§ **Try it**
Word for word, and without a single picture, repeat the entries.

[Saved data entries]
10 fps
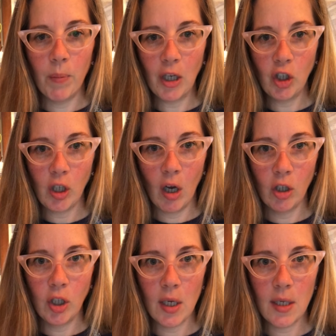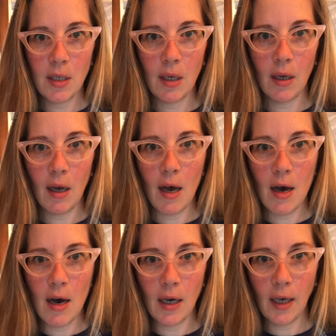budget conscious
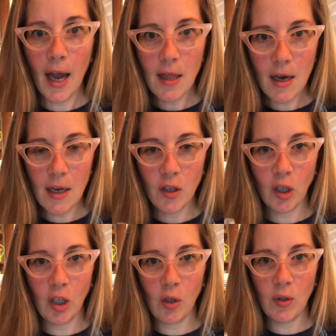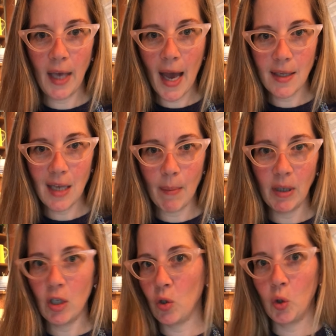Kyla is going to use canned salmon
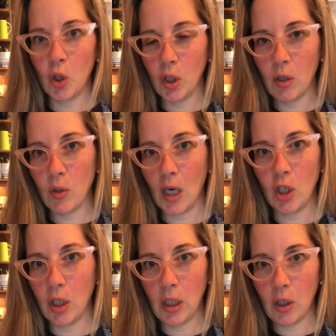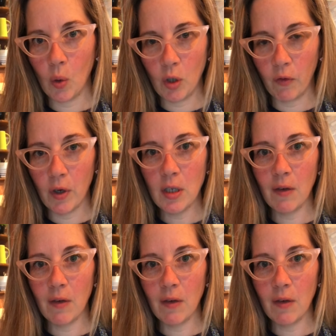because nutritionally there's actually no difference.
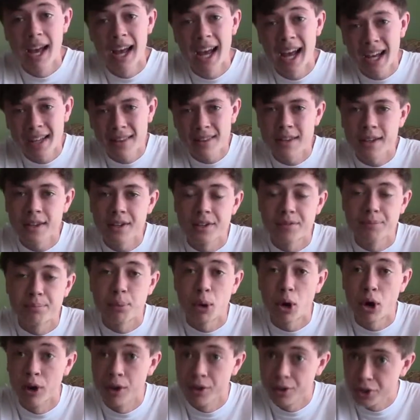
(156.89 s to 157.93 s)
At the end of
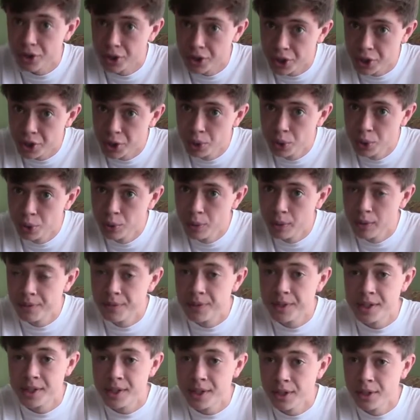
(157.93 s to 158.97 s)
Part 2 of
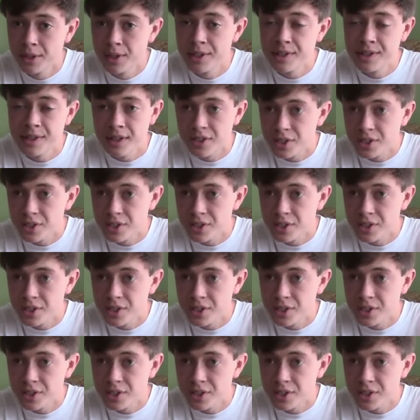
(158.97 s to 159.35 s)
the series,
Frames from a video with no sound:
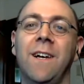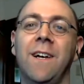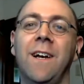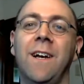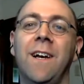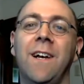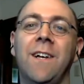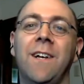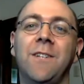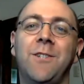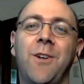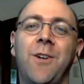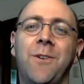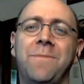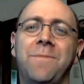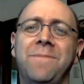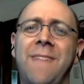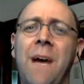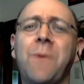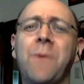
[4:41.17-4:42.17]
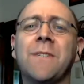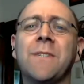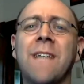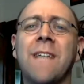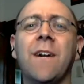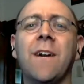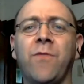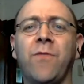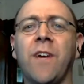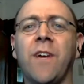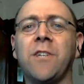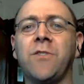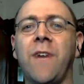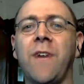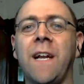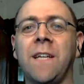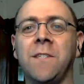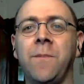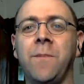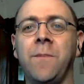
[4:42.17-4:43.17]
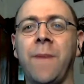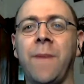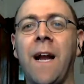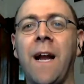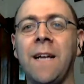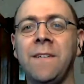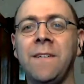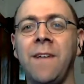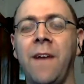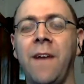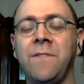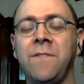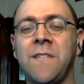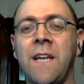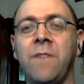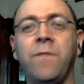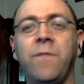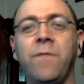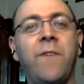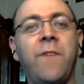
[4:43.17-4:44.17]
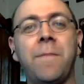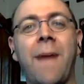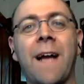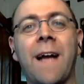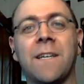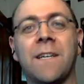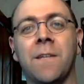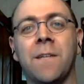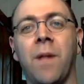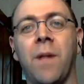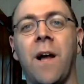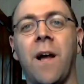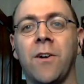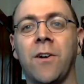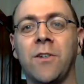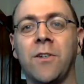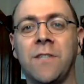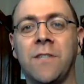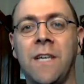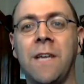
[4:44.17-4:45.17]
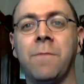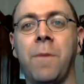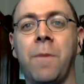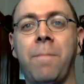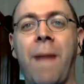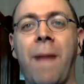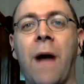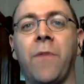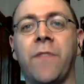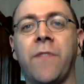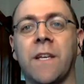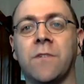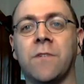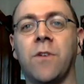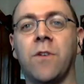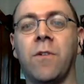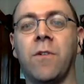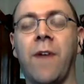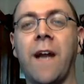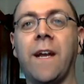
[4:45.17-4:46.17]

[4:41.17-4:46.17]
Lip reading: So that was kind of frustrating to me, and I've sent feedback to the Blogger team about this already.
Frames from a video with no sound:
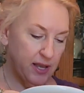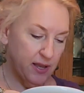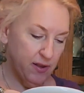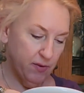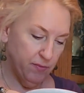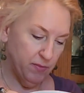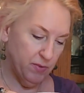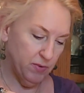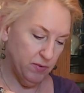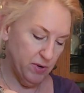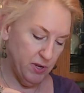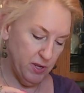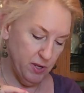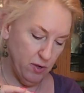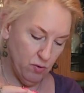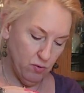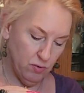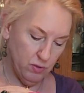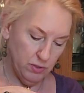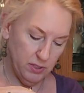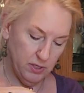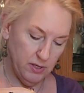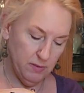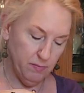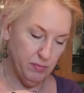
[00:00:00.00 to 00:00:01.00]
and when I
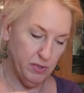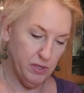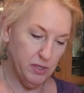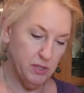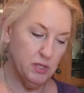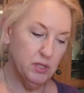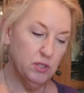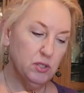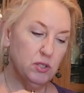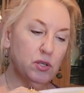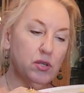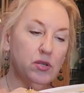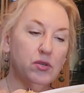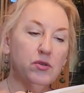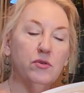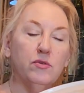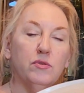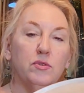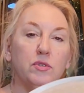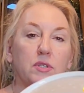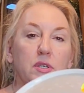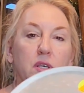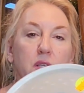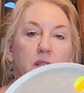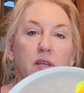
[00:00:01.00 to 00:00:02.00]
hold it up like this, can you
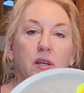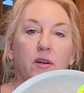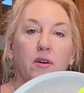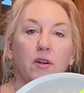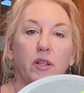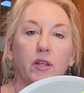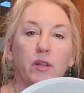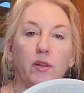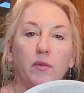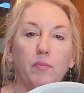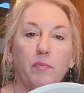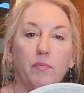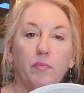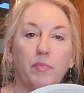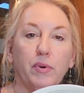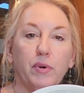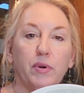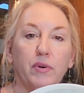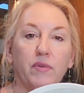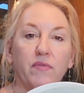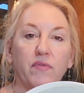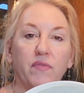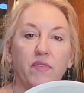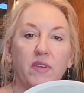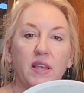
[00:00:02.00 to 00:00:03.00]
see their little
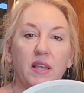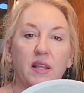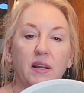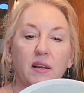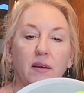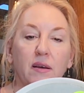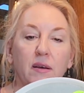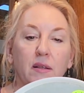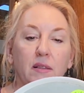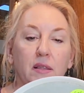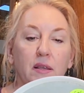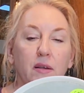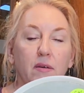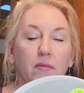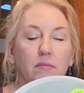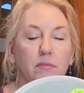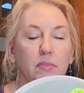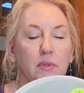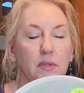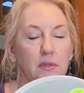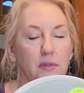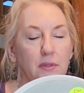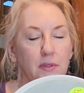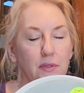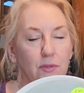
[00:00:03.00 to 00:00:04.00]
bird feet on there?
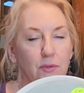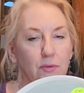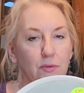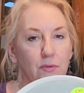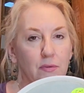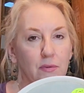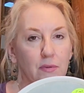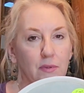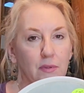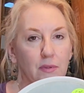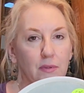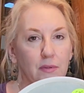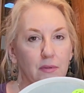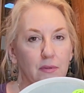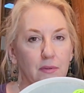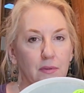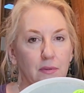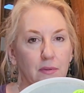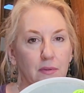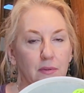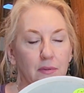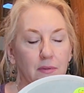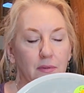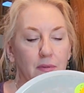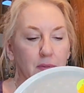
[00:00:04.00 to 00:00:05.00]
It's so
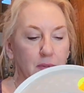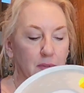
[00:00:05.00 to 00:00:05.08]
cute.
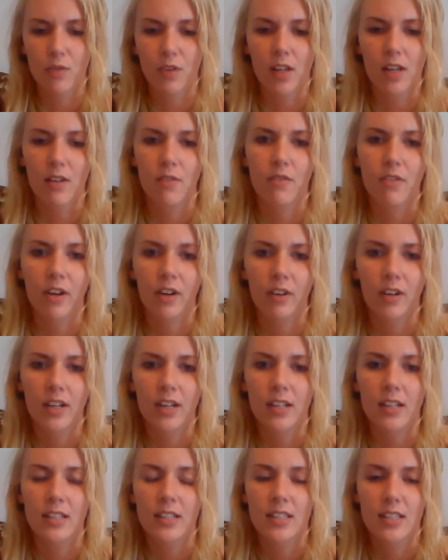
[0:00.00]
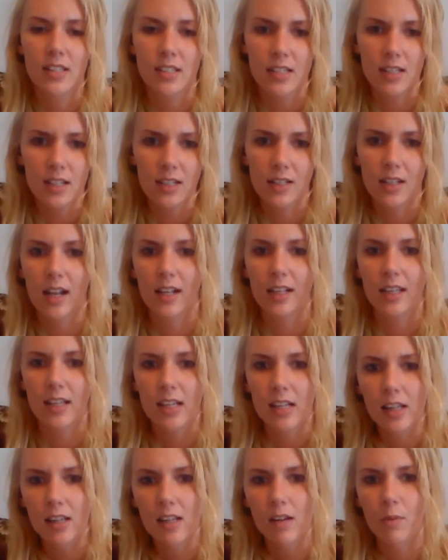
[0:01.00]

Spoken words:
feeling very sick, like ill.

§ **Answer area**
10 fps
budget conscious
Kyla is going to use canned salmon
because nutritionally there's actually no difference.
(156.89 s to 157.93 s)
At the end of
(157.93 s to 158.97 s)
Part 2 of
(158.97 s to 159.35 s)
the series,
Frames from a video with no sound:
[4:41.17-4:42.17]
[4:42.17-4:43.17]
[4:43.17-4:44.17]
[4:44.17-4:45.17]
[4:45.17-4:46.17]

[4:41.17-4:46.17]
Lip reading: So that was kind of frustrating to me, and I've sent feedback to the Blogger team about this already.
Frames from a video with no sound:
[00:00:00.00 to 00:00:01.00]
and when I
[00:00:01.00 to 00:00:02.00]
hold it up like this, can you
[00:00:02.00 to 00:00:03.00]
see their little
[00:00:03.00 to 00:00:04.00]
bird feet on there?
[00:00:04.00 to 00:00:05.00]
It's so
[00:00:05.00 to 00:00:05.08]
cute.
[0:00.00]
[0:01.00]

Spoken words:
feeling very sick, like ill.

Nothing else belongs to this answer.